Mais j'ai compris également que, quitte à mourir dans tous les scénarios possibles, je suis encore maître de ma vie, contrairement à ce qu'on essaie de me faire croire depuis 18 mois. Je peux décider d'attendre ma fin dans l'anxiété, ou dans la sérénité. Je peux faire en sorte que le temps qu'il me reste à vivre soit inoubliable. Pour qu'il ne reste de mon passage sur Terre, que de beaux souvenirs.
-Rémi!
Tiens, voici Ellie. On est en avance tous les deux.
-Tu es pâlichon, toi! Tu vas bien?
-T'inquiète pas, je gère de mieux en mieux.
-Tant mieux alors! Elle se frotte vigoureusement les mains avant d'ajouter: "On va se poser au café? Je crois que je vais mourir de froid si je ne trouves pas rapidement une quelconque source de chaleur!"
Je regarde un moment ma meilleure amie qui se tient devant moi, frigorifiée, qui m'avait tant manqué et qui n'imagine pas combien sa présence me fait du bien. Je n'arrive pas à enlever mon sourire quand je lui lance:
-Ellie, fais-moi un câlin!
Celle-ci cligne des yeux, visiblement surprise par ma demande.
-Quoi? Tu veux...
-J'ai envie d'un câlin, Ellie. Allez, pour me faire plaisir!
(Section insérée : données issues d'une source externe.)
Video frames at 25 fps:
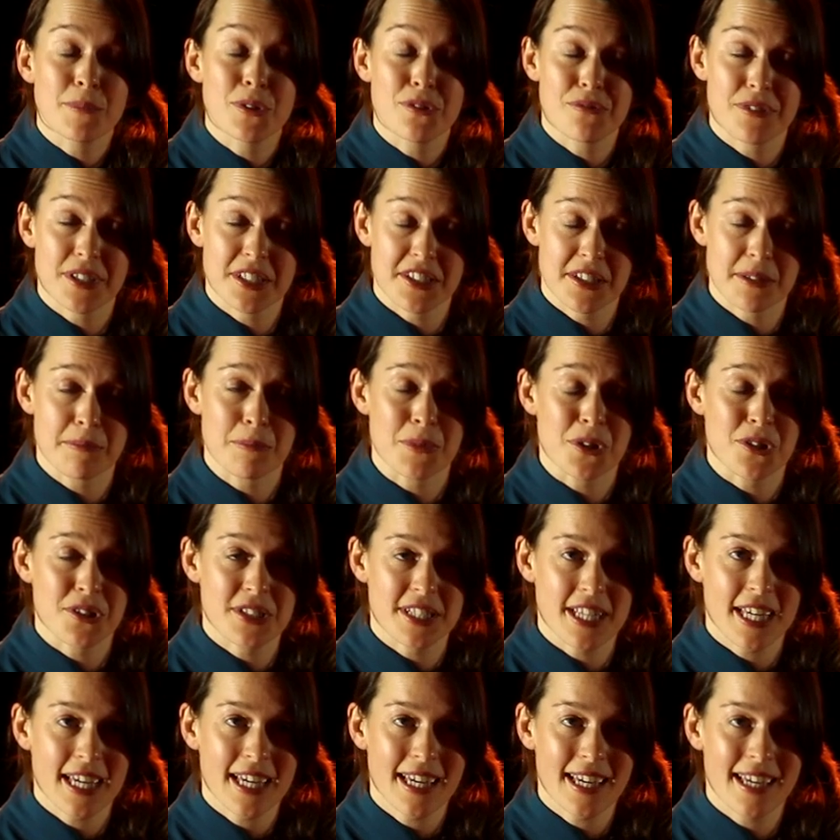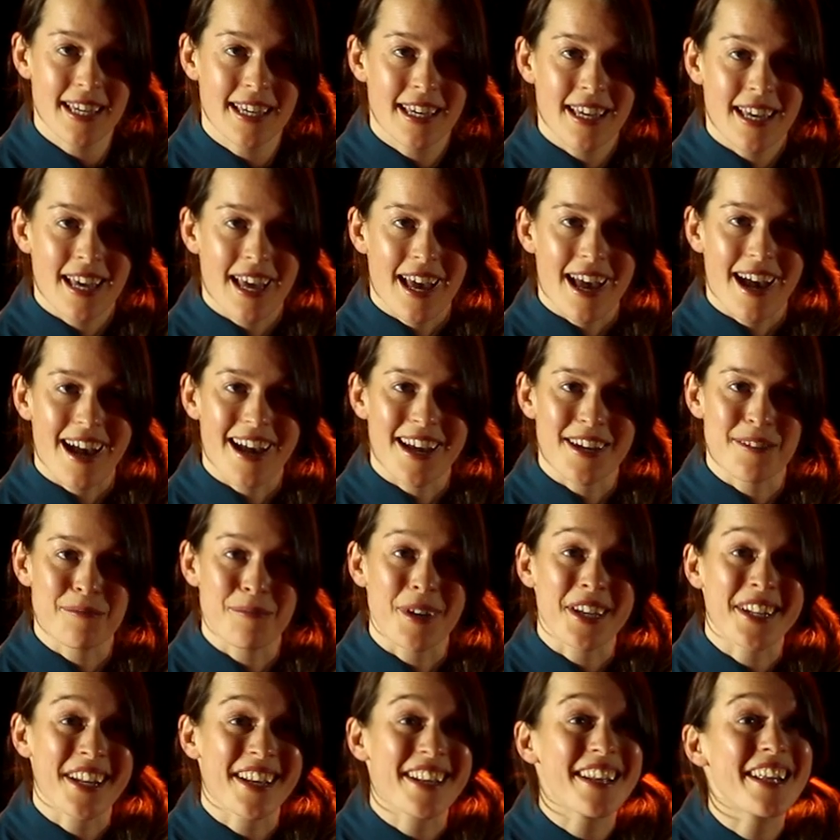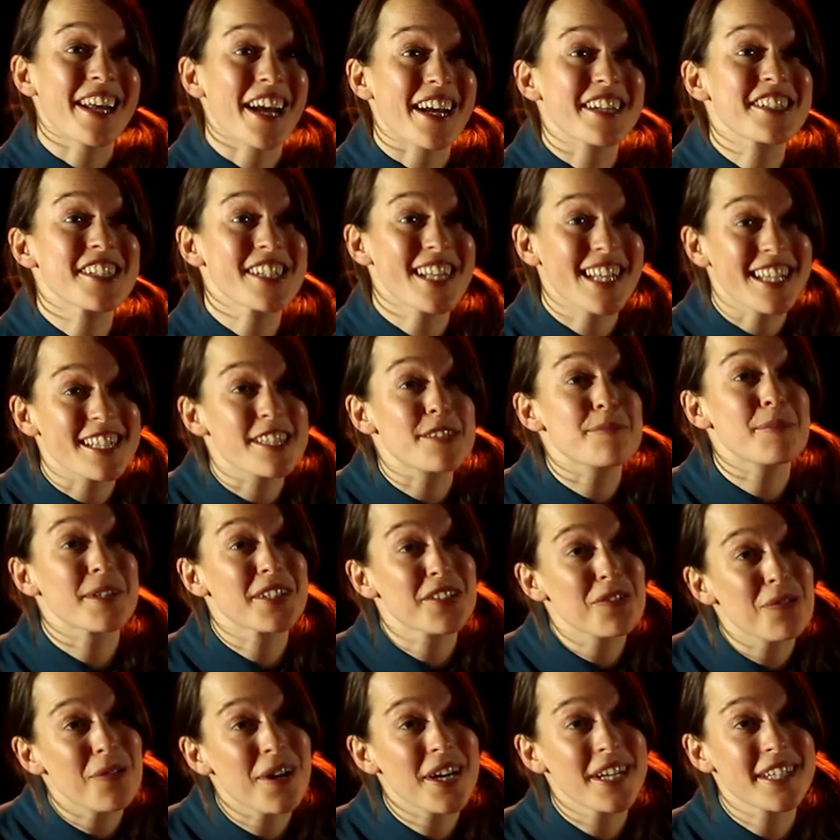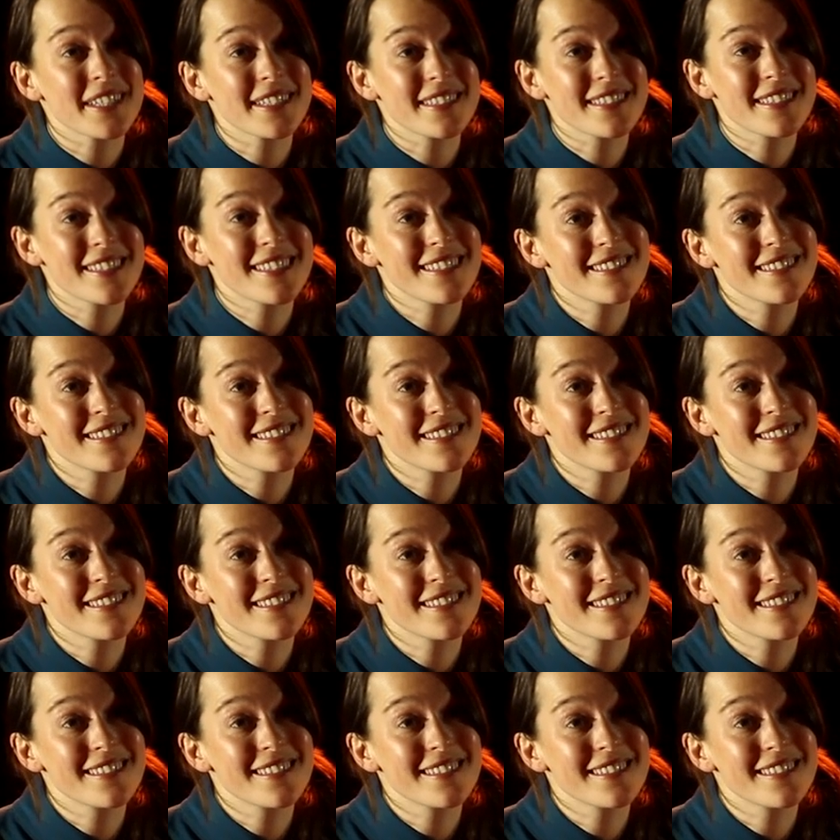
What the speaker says: moving to music, and actually it's been quite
Un sourire timide et affectueux commence à naitre sur son visage. C'est vrai qu'il n'est pas dans mes habitudes de rechercher le contact physique. Ses lèvres murmurent mon nom, tremblantes. Lui aurais-je manqué aussi?
Et c'est quand ses bras m'enlacent avec tendresse que je comprend avoir fait définitivement le bon choix.
Tu ne pourras plus jamais me posséder comme tu as voulu le faire!